Ia mengatakan tuduhan itu bermula dari sebuah tulisan singkat tentang seminar akademisi online pada 2024, di mana Chambers menjadi pembicaranya. Tulisan singkat itu diunggah di situs web sebuah lembaga penelitian yang berbasis di luar Thailand.
"Polisi imigrasi baru saja datang ke pusat penahanan tadi sore. Pengacara telah diberitahu bahwa polisi imigrasi telah mencabut visa Paul Chambers," ujarnya di X.
TLHR mengatakan bahwa pihaknya akan mengajukan banding atas keputusan pencabutan visa dalam waktu 48 jam dan melanjutkan upaya untuk menjamin pembebasan Chambers.

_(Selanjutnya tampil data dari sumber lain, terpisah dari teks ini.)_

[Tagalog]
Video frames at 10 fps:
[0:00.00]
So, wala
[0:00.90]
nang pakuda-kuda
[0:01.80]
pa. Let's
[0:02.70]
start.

Terkait Chambers, Departemen Luar Negeri AS mengatakan pihaknya prihatin dengan penangkapan seorang warga negara AS. Pihaknya mendesak otoritas Thailand, baik secara pribadi maupun publik untuk melindungi kebebasan berekspresi sesuai dengan kewajiban internasional Thailand.

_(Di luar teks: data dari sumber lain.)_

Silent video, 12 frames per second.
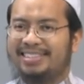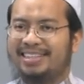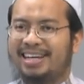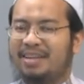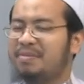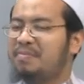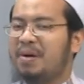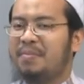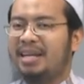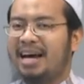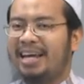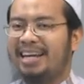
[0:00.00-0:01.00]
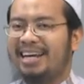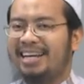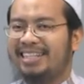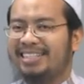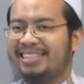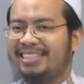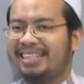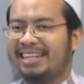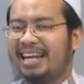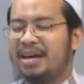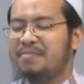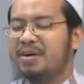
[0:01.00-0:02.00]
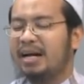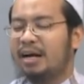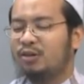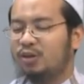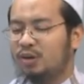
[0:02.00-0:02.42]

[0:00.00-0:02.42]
อันนี้เป็นไปไม่ได้นะฮะดังนั้นเนี่ยเมื่อเราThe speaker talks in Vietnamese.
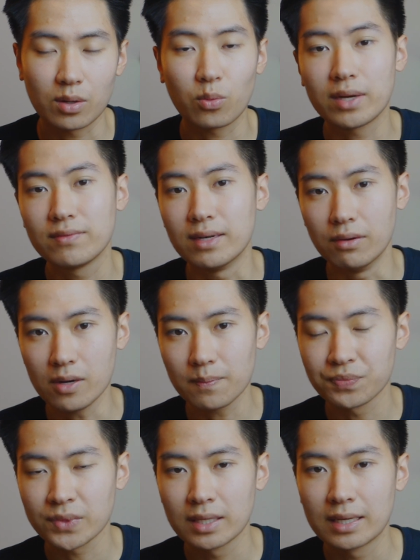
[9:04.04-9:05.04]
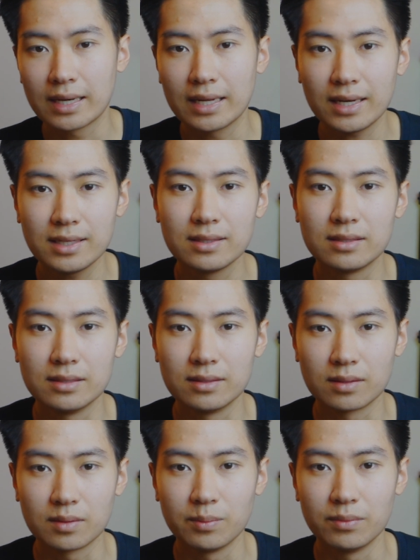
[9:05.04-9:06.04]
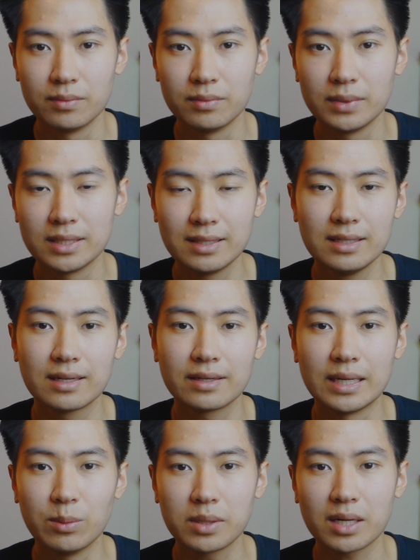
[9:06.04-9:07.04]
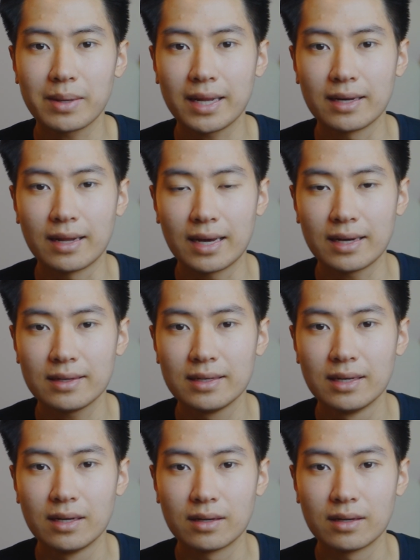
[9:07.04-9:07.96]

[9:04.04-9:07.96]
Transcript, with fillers: là quay về nước. Cái này thì mình tin là nếu mà các bạn đã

3. Banyak orang ditangkap karena melanggar hukum lese-majeste di Thailand

Para penganut kerajaan Thailand menganggap monarki sebagai sesuatu yang sakral. Pembahasan hukum di depan publik selama beberapa dekade telah menjadi isu yang tabu, dengan puluhan orang dipenjara karena dianggap menghina kerajaan.
TLHR mencatat, sejak protes anti pemerintah yang dipimpin oleh mahasiswa pada 2020 yang memicu seruan untuk menghapus UU terkait pasal 112, sebanyak 279 orang telah didakwa dengan tuduhan lese-majeste.
Beberapa tokoh mahasiswa terkemuka yang menyerukan pencabutan UU tersebut telah dipenjara. Lembaga pengawas internasional telah menyatakan kekhawatirannya atas penggunaan Pasal 112 terhadap akademisi, aktivis, dan bahkan mahasiswa.
Pada 2023, seorang pria dipenjara selama dua tahun karena menjual kalender satir yang menampilkan bebek karet, yang menurut pengadilan telah mencemarkan nama baik raja.